Corporate venturing squads bring multiple players to the table, fostering a dynamic partnership. Teaming up with other corporations can provide a more attractive corporate value proposition to startups than those working alone. Other key benefits include enhanced access to innovation networks, the sharing of knowledge and best practices, increased credibility and visibility, and reduced costs with reduced risk. This report from IESE identifies six categories based on the kind of activity corporate ventures undertake, and how frequently they collaborate.

  • Scouting force: This is a one-shot initiative aimed at testing the waters of collaborative innovation by bringing opportunities to corporations — a way to interact and see what startups are doing.
  • Scouting platform: This mirrors the purpose of a scouting force but as a recurrent collaboration.
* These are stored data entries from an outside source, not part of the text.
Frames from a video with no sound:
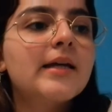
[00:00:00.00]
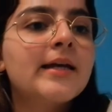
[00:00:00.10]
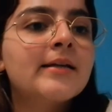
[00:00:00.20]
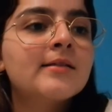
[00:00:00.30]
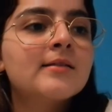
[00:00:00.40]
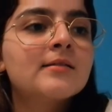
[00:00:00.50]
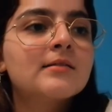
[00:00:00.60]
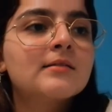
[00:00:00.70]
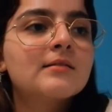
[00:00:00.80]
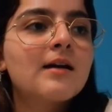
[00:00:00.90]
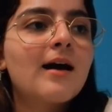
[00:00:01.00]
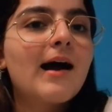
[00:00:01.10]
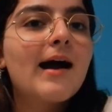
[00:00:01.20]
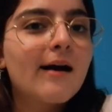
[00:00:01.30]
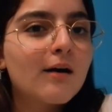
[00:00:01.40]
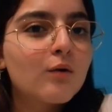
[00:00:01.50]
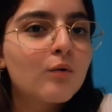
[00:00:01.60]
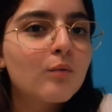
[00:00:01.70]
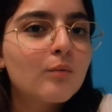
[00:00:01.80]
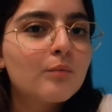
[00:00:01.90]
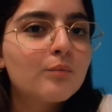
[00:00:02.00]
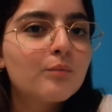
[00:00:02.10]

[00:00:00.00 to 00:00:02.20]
and how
Scouting forces can turn into scouting platforms after a successful first-time experience.
  • Joint proof of concept (PoC): Two or more corporations collaborate with a startup to develop (or enhance) a product or service in a one-time collaboration.
  • Partnership: Recurrent joint PoCs among squad members with either the same or different startups.
  • Co-investment: A partnership that offers investment opportunities for startups as a one-time deal (i.e., one joint investment in one or more startups).
  • Joint fund: A structured investment vehicle that involves multiple investment rounds in one or several startups.